**Your goal**
Although the data below contains pictures, please reproduce only its words, exactly.

Dataset excerpts

************

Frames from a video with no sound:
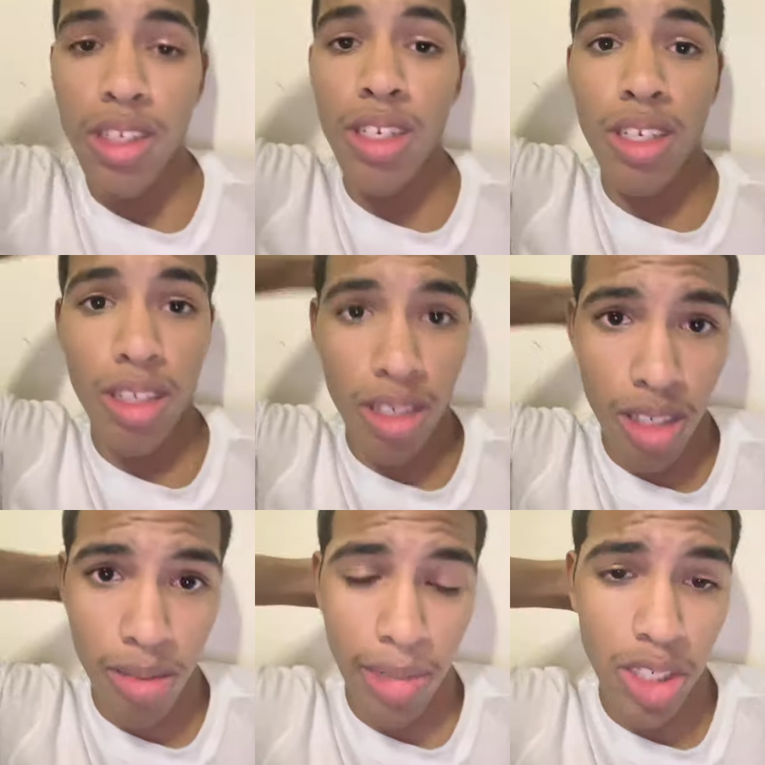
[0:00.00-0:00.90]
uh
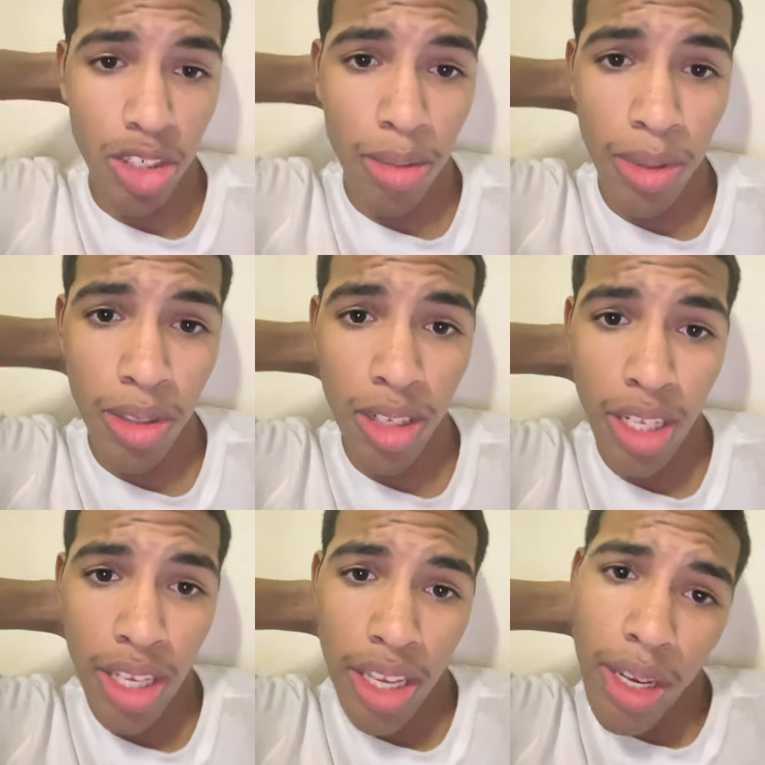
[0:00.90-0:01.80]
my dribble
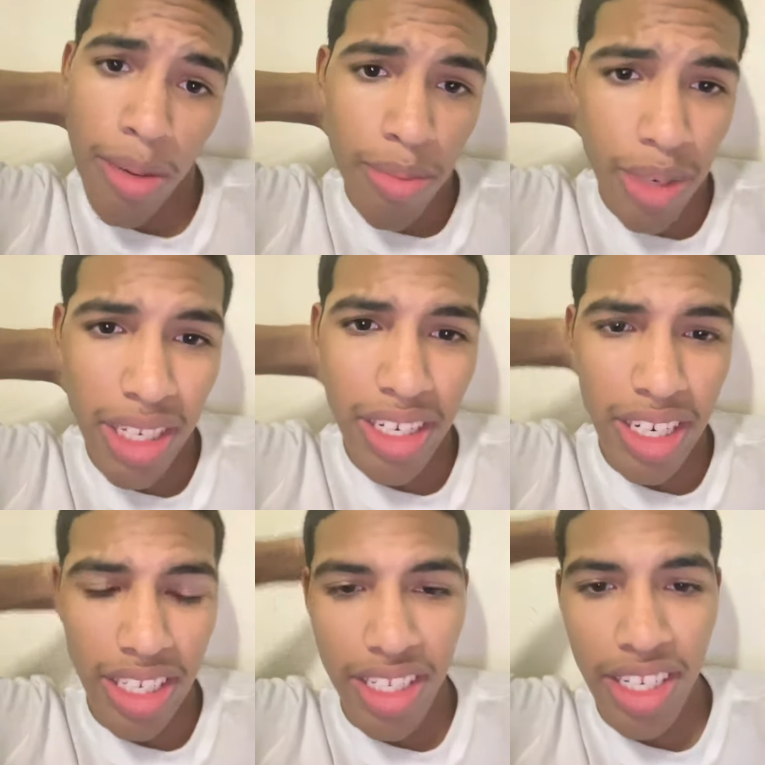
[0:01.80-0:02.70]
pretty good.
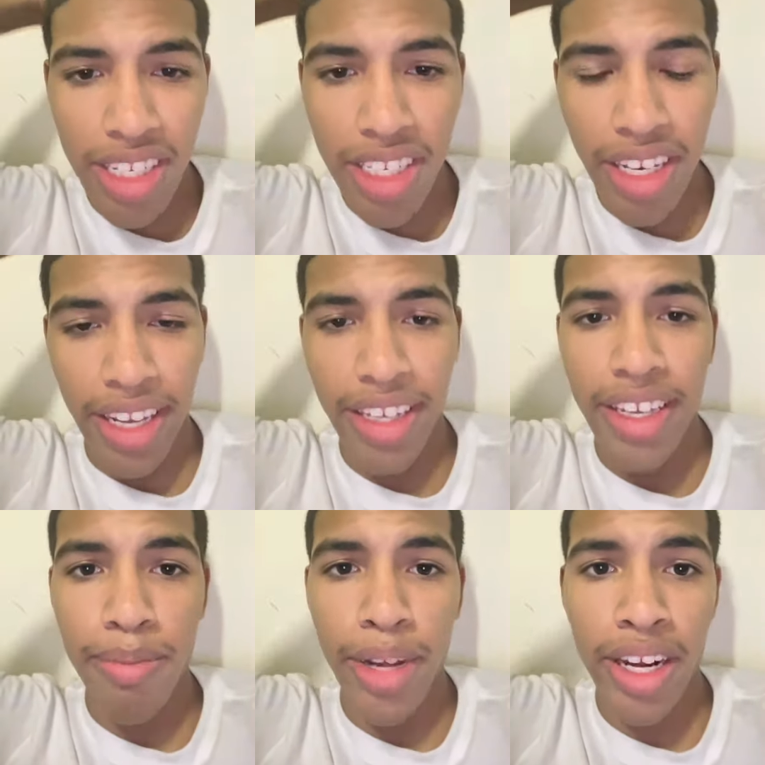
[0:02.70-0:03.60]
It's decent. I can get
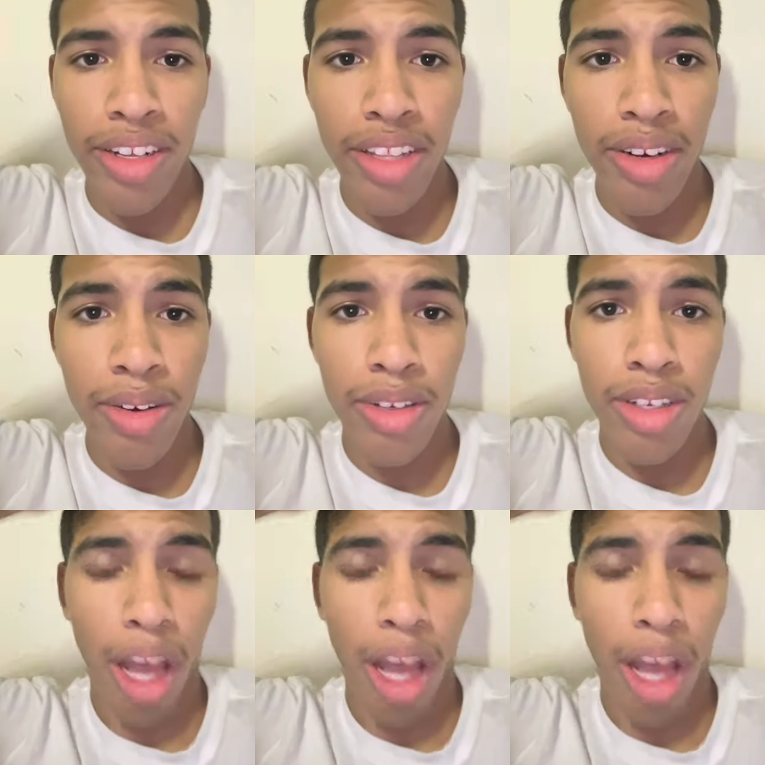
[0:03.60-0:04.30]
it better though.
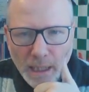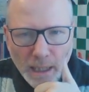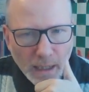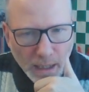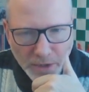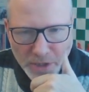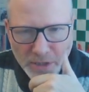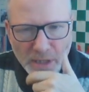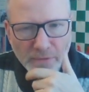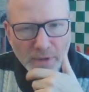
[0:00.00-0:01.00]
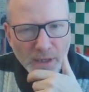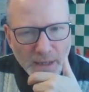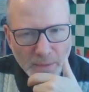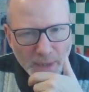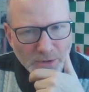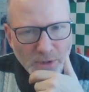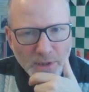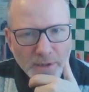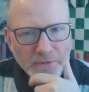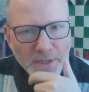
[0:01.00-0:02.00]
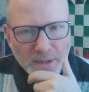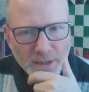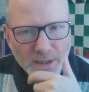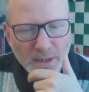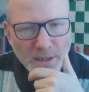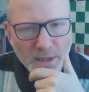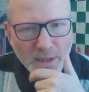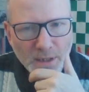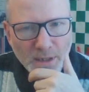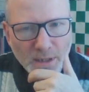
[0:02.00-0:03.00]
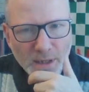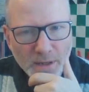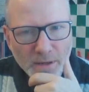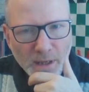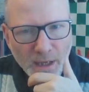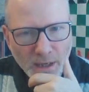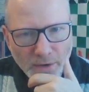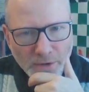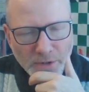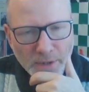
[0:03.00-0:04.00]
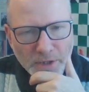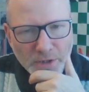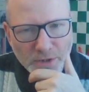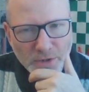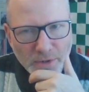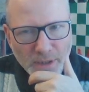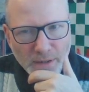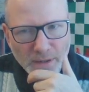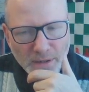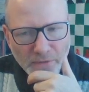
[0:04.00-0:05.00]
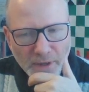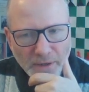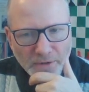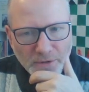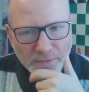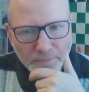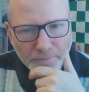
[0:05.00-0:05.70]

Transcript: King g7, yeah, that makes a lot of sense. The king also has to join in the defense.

************

**Response to this exercise**
Frames from a video with no sound:
[0:00.00-0:00.90]
uh
[0:00.90-0:01.80]
my dribble
[0:01.80-0:02.70]
pretty good.
[0:02.70-0:03.60]
It's decent. I can get
[0:03.60-0:04.30]
it better though.
[0:00.00-0:01.00]
[0:01.00-0:02.00]
[0:02.00-0:03.00]
[0:03.00-0:04.00]
[0:04.00-0:05.00]
[0:05.00-0:05.70]

Transcript: King g7, yeah, that makes a lot of sense. The king also has to join in the defense.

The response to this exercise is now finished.